● TASK DIRECTIONS:
Omitting every picture, output the records below exactly, please.
------ AVAILABLE DATA
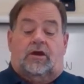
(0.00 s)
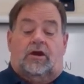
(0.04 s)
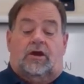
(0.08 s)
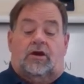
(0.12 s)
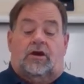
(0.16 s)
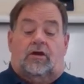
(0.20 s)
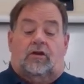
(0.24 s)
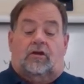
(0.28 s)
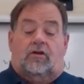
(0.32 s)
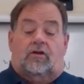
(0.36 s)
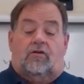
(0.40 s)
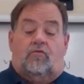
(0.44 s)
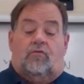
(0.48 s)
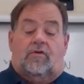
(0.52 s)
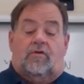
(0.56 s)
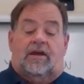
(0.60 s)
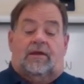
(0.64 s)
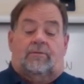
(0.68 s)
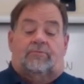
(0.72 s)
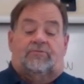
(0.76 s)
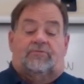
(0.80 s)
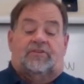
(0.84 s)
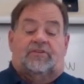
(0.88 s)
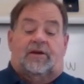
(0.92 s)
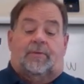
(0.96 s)
Color
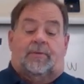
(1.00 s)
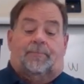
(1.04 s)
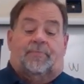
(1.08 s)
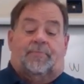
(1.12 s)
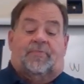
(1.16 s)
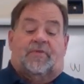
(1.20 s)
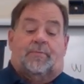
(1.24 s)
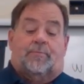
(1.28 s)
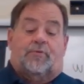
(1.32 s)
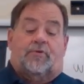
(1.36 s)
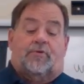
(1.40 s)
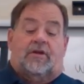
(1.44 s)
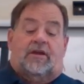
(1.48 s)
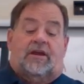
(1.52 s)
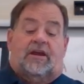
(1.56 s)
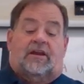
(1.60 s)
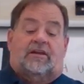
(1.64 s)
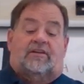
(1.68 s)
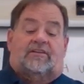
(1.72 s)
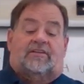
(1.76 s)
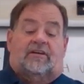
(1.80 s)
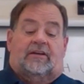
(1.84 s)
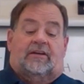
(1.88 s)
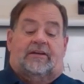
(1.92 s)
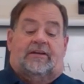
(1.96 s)
revs up the
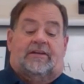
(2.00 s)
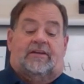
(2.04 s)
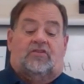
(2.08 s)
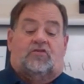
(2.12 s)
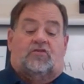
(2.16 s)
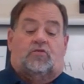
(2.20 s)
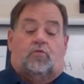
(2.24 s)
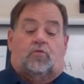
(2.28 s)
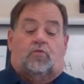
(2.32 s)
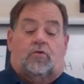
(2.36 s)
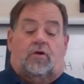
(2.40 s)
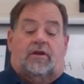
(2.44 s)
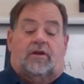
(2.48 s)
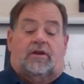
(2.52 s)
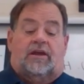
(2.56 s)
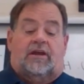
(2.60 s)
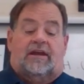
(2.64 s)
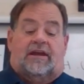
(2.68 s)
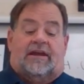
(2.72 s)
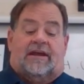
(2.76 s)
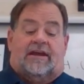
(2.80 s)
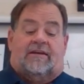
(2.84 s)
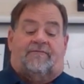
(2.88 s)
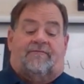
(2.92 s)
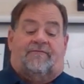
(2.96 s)
brain till it is
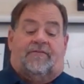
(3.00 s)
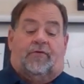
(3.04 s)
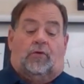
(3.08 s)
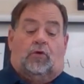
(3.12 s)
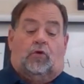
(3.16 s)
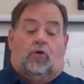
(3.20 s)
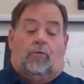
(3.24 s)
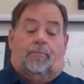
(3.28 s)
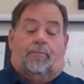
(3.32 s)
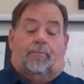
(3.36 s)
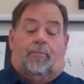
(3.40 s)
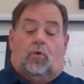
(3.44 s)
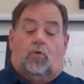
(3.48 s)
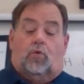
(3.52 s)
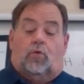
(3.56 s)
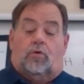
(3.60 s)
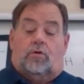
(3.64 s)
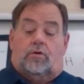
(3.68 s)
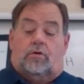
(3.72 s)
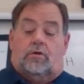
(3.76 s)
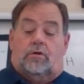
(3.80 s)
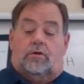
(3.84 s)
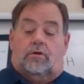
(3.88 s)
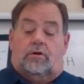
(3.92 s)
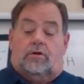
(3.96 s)
working at full
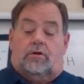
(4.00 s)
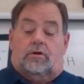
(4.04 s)
bore.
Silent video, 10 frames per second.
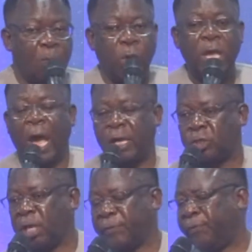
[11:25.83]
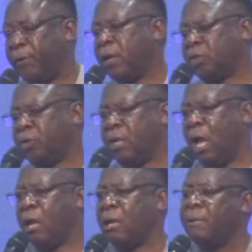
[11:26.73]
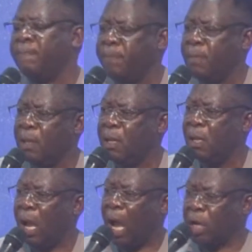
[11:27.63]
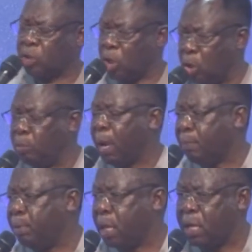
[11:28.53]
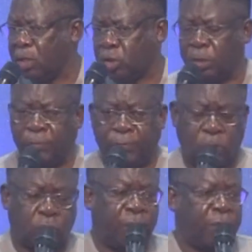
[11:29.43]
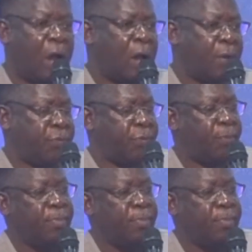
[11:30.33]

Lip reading: We are suffering today as human beings on the face of the earth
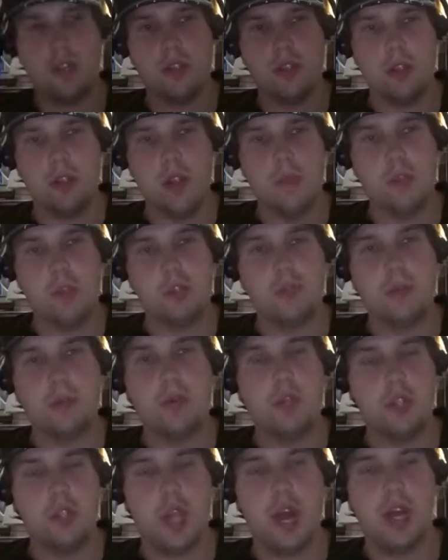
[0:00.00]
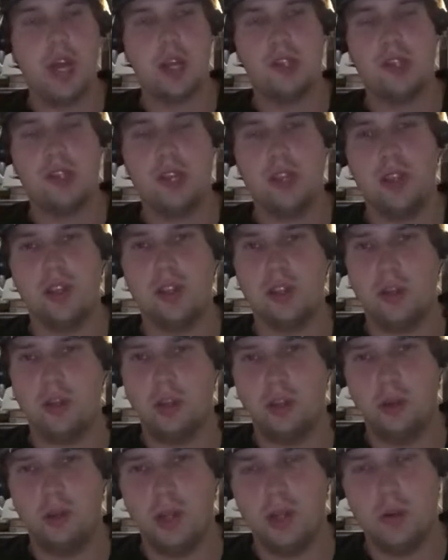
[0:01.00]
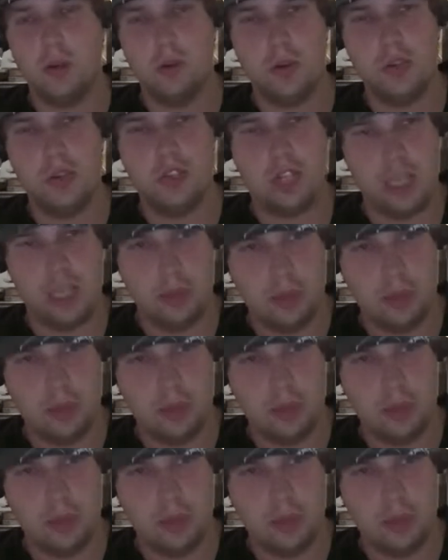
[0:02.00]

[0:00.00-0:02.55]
the Columbus Blue Jackets. I think they're going to be the worst team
------------
● ANSWER SPACE:
(0.00 s)
(0.04 s)
(0.08 s)
(0.12 s)
(0.16 s)
(0.20 s)
(0.24 s)
(0.28 s)
(0.32 s)
(0.36 s)
(0.40 s)
(0.44 s)
(0.48 s)
(0.52 s)
(0.56 s)
(0.60 s)
(0.64 s)
(0.68 s)
(0.72 s)
(0.76 s)
(0.80 s)
(0.84 s)
(0.88 s)
(0.92 s)
(0.96 s)
Color
(1.00 s)
(1.04 s)
(1.08 s)
(1.12 s)
(1.16 s)
(1.20 s)
(1.24 s)
(1.28 s)
(1.32 s)
(1.36 s)
(1.40 s)
(1.44 s)
(1.48 s)
(1.52 s)
(1.56 s)
(1.60 s)
(1.64 s)
(1.68 s)
(1.72 s)
(1.76 s)
(1.80 s)
(1.84 s)
(1.88 s)
(1.92 s)
(1.96 s)
revs up the
(2.00 s)
(2.04 s)
(2.08 s)
(2.12 s)
(2.16 s)
(2.20 s)
(2.24 s)
(2.28 s)
(2.32 s)
(2.36 s)
(2.40 s)
(2.44 s)
(2.48 s)
(2.52 s)
(2.56 s)
(2.60 s)
(2.64 s)
(2.68 s)
(2.72 s)
(2.76 s)
(2.80 s)
(2.84 s)
(2.88 s)
(2.92 s)
(2.96 s)
brain till it is
(3.00 s)
(3.04 s)
(3.08 s)
(3.12 s)
(3.16 s)
(3.20 s)
(3.24 s)
(3.28 s)
(3.32 s)
(3.36 s)
(3.40 s)
(3.44 s)
(3.48 s)
(3.52 s)
(3.56 s)
(3.60 s)
(3.64 s)
(3.68 s)
(3.72 s)
(3.76 s)
(3.80 s)
(3.84 s)
(3.88 s)
(3.92 s)
(3.96 s)
working at full
(4.00 s)
(4.04 s)
bore.
Silent video, 10 frames per second.
[11:25.83]
[11:26.73]
[11:27.63]
[11:28.53]
[11:29.43]
[11:30.33]

Lip reading: We are suffering today as human beings on the face of the earth
[0:00.00]
[0:01.00]
[0:02.00]

[0:00.00-0:02.55]
the Columbus Blue Jackets. I think they're going to be the worst team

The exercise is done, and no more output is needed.